*** Information provided Section Begins ***
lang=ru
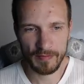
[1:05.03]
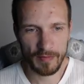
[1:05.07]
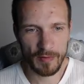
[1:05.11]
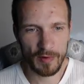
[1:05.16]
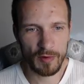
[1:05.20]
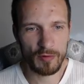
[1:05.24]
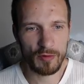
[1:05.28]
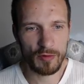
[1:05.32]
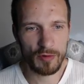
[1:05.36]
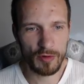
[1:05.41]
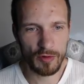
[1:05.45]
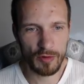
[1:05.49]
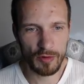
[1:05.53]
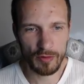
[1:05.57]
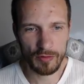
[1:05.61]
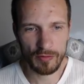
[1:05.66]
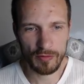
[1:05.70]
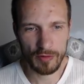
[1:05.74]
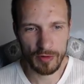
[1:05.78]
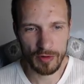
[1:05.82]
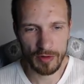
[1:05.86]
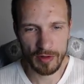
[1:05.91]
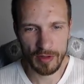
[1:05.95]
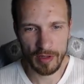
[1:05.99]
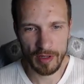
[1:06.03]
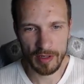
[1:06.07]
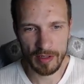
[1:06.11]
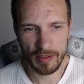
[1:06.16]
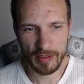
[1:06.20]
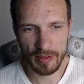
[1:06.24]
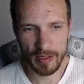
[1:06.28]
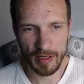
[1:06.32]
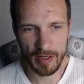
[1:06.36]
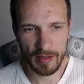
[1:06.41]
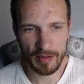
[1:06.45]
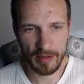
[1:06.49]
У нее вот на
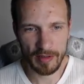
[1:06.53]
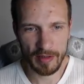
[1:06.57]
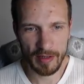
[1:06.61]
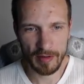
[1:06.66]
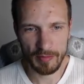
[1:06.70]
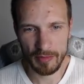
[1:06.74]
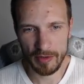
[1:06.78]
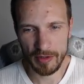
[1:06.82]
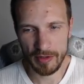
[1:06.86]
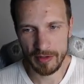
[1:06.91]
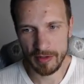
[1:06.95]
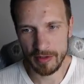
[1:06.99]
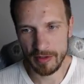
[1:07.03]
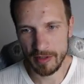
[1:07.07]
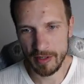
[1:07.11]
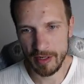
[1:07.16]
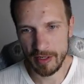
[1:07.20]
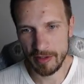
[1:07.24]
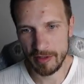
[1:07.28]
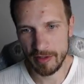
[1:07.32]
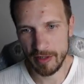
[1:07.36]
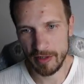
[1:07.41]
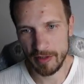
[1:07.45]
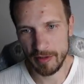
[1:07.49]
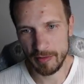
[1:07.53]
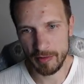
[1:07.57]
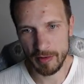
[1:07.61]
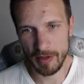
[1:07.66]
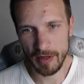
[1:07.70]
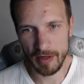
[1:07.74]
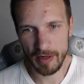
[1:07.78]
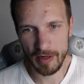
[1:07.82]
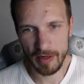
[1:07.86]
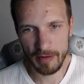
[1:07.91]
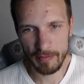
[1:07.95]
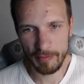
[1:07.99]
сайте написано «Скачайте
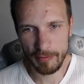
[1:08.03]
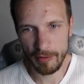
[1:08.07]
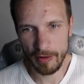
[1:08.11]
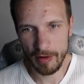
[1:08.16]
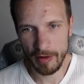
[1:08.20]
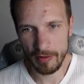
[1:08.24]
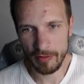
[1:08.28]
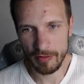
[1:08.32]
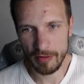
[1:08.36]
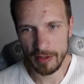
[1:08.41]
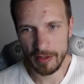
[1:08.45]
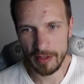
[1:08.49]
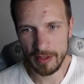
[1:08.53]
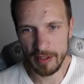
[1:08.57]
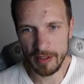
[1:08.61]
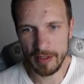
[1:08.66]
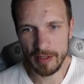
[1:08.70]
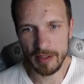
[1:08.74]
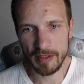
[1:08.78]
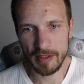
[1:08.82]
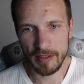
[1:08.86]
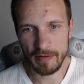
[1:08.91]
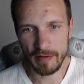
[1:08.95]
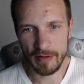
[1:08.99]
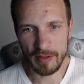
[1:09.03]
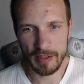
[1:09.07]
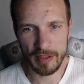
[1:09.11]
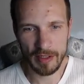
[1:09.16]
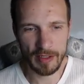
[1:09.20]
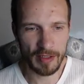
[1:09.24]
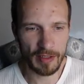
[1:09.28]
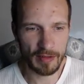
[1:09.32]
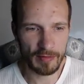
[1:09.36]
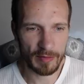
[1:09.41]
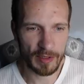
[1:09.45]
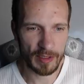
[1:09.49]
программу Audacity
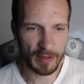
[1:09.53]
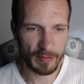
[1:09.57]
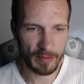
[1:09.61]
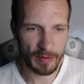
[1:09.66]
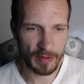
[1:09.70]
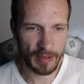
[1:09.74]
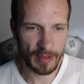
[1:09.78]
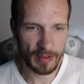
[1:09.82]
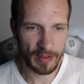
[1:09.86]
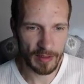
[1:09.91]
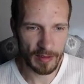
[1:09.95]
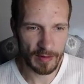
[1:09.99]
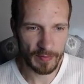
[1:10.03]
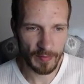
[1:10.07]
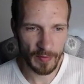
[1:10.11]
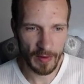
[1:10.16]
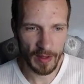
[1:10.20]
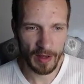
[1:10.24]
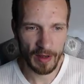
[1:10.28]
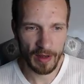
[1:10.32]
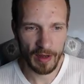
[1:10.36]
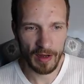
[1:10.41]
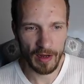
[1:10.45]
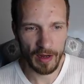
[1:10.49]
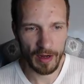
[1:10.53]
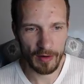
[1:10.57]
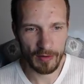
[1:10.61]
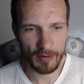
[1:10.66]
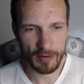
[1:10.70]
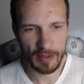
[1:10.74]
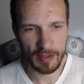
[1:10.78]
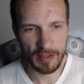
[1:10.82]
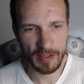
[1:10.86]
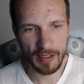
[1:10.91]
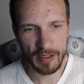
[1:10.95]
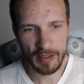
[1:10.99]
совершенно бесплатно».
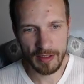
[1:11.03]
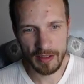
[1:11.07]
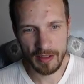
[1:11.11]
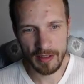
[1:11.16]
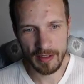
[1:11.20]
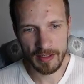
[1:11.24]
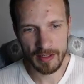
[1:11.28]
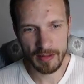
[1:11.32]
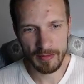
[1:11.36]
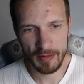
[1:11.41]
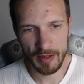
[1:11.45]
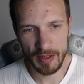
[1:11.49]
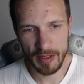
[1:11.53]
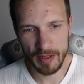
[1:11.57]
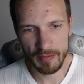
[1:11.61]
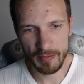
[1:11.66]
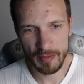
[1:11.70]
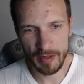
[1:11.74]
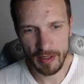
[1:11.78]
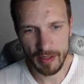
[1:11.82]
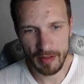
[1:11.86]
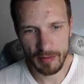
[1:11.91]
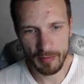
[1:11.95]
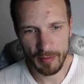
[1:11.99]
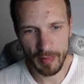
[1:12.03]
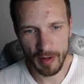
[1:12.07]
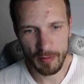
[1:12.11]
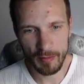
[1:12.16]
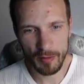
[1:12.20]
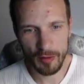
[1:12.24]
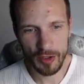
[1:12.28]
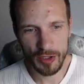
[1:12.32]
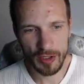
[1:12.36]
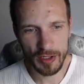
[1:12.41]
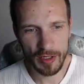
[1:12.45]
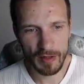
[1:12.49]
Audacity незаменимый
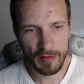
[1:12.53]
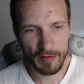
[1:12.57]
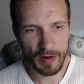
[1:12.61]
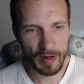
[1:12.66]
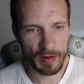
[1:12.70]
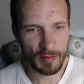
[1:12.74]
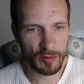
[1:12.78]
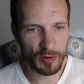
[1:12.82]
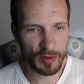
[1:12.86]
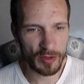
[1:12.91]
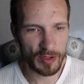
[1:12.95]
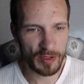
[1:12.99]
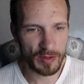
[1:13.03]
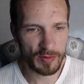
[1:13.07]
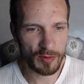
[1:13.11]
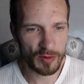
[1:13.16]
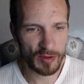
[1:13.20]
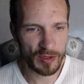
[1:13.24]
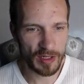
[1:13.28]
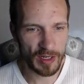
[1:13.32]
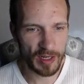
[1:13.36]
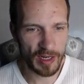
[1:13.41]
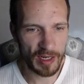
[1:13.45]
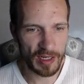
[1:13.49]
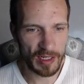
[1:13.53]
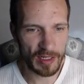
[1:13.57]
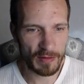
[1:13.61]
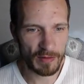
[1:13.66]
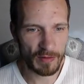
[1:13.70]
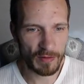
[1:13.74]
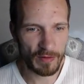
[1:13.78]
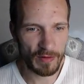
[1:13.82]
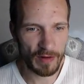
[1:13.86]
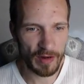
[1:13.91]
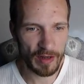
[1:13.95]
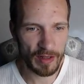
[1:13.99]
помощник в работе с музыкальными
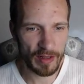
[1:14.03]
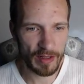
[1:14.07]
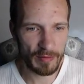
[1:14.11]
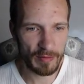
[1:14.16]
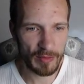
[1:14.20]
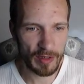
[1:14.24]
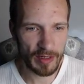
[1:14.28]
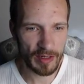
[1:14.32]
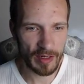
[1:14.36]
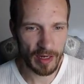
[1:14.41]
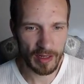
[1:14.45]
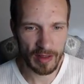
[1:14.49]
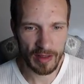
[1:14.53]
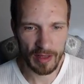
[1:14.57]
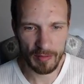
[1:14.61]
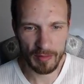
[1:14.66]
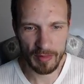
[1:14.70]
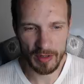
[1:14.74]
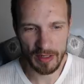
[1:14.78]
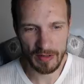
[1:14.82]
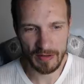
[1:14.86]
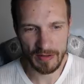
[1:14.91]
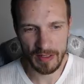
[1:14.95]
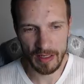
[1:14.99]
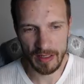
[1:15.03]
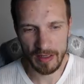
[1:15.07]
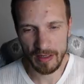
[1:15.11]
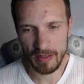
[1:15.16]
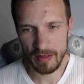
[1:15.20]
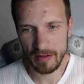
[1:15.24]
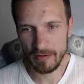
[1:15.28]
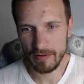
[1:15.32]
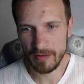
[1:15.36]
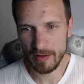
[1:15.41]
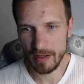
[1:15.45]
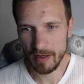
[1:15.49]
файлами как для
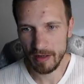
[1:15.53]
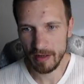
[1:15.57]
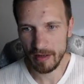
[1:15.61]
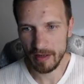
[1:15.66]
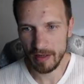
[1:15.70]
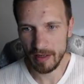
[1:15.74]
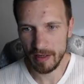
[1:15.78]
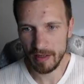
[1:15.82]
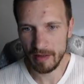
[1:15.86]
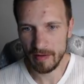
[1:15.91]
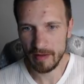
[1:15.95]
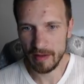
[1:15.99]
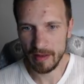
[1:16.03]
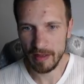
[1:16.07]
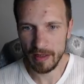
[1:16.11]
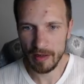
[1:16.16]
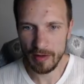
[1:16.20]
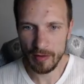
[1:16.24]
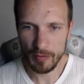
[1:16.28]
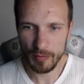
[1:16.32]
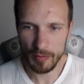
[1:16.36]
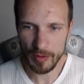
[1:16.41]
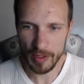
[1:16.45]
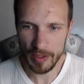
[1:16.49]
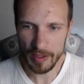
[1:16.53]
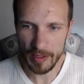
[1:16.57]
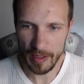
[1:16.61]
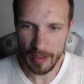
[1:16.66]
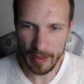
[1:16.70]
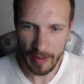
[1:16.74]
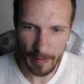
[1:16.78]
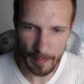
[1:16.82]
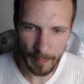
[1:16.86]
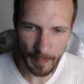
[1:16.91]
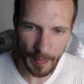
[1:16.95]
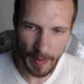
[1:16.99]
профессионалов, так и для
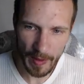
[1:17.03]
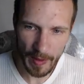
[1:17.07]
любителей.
*** Information provided Section Ends ***
• **Task requirements**
All of the data is to be reproduced exactly, with the pictures left out.

• **Output**
lang=ru
[1:05.03]
[1:05.07]
[1:05.11]
[1:05.16]
[1:05.20]
[1:05.24]
[1:05.28]
[1:05.32]
[1:05.36]
[1:05.41]
[1:05.45]
[1:05.49]
[1:05.53]
[1:05.57]
[1:05.61]
[1:05.66]
[1:05.70]
[1:05.74]
[1:05.78]
[1:05.82]
[1:05.86]
[1:05.91]
[1:05.95]
[1:05.99]
[1:06.03]
[1:06.07]
[1:06.11]
[1:06.16]
[1:06.20]
[1:06.24]
[1:06.28]
[1:06.32]
[1:06.36]
[1:06.41]
[1:06.45]
[1:06.49]
У нее вот на
[1:06.53]
[1:06.57]
[1:06.61]
[1:06.66]
[1:06.70]
[1:06.74]
[1:06.78]
[1:06.82]
[1:06.86]
[1:06.91]
[1:06.95]
[1:06.99]
[1:07.03]
[1:07.07]
[1:07.11]
[1:07.16]
[1:07.20]
[1:07.24]
[1:07.28]
[1:07.32]
[1:07.36]
[1:07.41]
[1:07.45]
[1:07.49]
[1:07.53]
[1:07.57]
[1:07.61]
[1:07.66]
[1:07.70]
[1:07.74]
[1:07.78]
[1:07.82]
[1:07.86]
[1:07.91]
[1:07.95]
[1:07.99]
сайте написано «Скачайте
[1:08.03]
[1:08.07]
[1:08.11]
[1:08.16]
[1:08.20]
[1:08.24]
[1:08.28]
[1:08.32]
[1:08.36]
[1:08.41]
[1:08.45]
[1:08.49]
[1:08.53]
[1:08.57]
[1:08.61]
[1:08.66]
[1:08.70]
[1:08.74]
[1:08.78]
[1:08.82]
[1:08.86]
[1:08.91]
[1:08.95]
[1:08.99]
[1:09.03]
[1:09.07]
[1:09.11]
[1:09.16]
[1:09.20]
[1:09.24]
[1:09.28]
[1:09.32]
[1:09.36]
[1:09.41]
[1:09.45]
[1:09.49]
программу Audacity
[1:09.53]
[1:09.57]
[1:09.61]
[1:09.66]
[1:09.70]
[1:09.74]
[1:09.78]
[1:09.82]
[1:09.86]
[1:09.91]
[1:09.95]
[1:09.99]
[1:10.03]
[1:10.07]
[1:10.11]
[1:10.16]
[1:10.20]
[1:10.24]
[1:10.28]
[1:10.32]
[1:10.36]
[1:10.41]
[1:10.45]
[1:10.49]
[1:10.53]
[1:10.57]
[1:10.61]
[1:10.66]
[1:10.70]
[1:10.74]
[1:10.78]
[1:10.82]
[1:10.86]
[1:10.91]
[1:10.95]
[1:10.99]
совершенно бесплатно».
[1:11.03]
[1:11.07]
[1:11.11]
[1:11.16]
[1:11.20]
[1:11.24]
[1:11.28]
[1:11.32]
[1:11.36]
[1:11.41]
[1:11.45]
[1:11.49]
[1:11.53]
[1:11.57]
[1:11.61]
[1:11.66]
[1:11.70]
[1:11.74]
[1:11.78]
[1:11.82]
[1:11.86]
[1:11.91]
[1:11.95]
[1:11.99]
[1:12.03]
[1:12.07]
[1:12.11]
[1:12.16]
[1:12.20]
[1:12.24]
[1:12.28]
[1:12.32]
[1:12.36]
[1:12.41]
[1:12.45]
[1:12.49]
Audacity незаменимый
[1:12.53]
[1:12.57]
[1:12.61]
[1:12.66]
[1:12.70]
[1:12.74]
[1:12.78]
[1:12.82]
[1:12.86]
[1:12.91]
[1:12.95]
[1:12.99]
[1:13.03]
[1:13.07]
[1:13.11]
[1:13.16]
[1:13.20]
[1:13.24]
[1:13.28]
[1:13.32]
[1:13.36]
[1:13.41]
[1:13.45]
[1:13.49]
[1:13.53]
[1:13.57]
[1:13.61]
[1:13.66]
[1:13.70]
[1:13.74]
[1:13.78]
[1:13.82]
[1:13.86]
[1:13.91]
[1:13.95]
[1:13.99]
помощник в работе с музыкальными
[1:14.03]
[1:14.07]
[1:14.11]
[1:14.16]
[1:14.20]
[1:14.24]
[1:14.28]
[1:14.32]
[1:14.36]
[1:14.41]
[1:14.45]
[1:14.49]
[1:14.53]
[1:14.57]
[1:14.61]
[1:14.66]
[1:14.70]
[1:14.74]
[1:14.78]
[1:14.82]
[1:14.86]
[1:14.91]
[1:14.95]
[1:14.99]
[1:15.03]
[1:15.07]
[1:15.11]
[1:15.16]
[1:15.20]
[1:15.24]
[1:15.28]
[1:15.32]
[1:15.36]
[1:15.41]
[1:15.45]
[1:15.49]
файлами как для
[1:15.53]
[1:15.57]
[1:15.61]
[1:15.66]
[1:15.70]
[1:15.74]
[1:15.78]
[1:15.82]
[1:15.86]
[1:15.91]
[1:15.95]
[1:15.99]
[1:16.03]
[1:16.07]
[1:16.11]
[1:16.16]
[1:16.20]
[1:16.24]
[1:16.28]
[1:16.32]
[1:16.36]
[1:16.41]
[1:16.45]
[1:16.49]
[1:16.53]
[1:16.57]
[1:16.61]
[1:16.66]
[1:16.70]
[1:16.74]
[1:16.78]
[1:16.82]
[1:16.86]
[1:16.91]
[1:16.95]
[1:16.99]
профессионалов, так и для
[1:17.03]
[1:17.07]
любителей.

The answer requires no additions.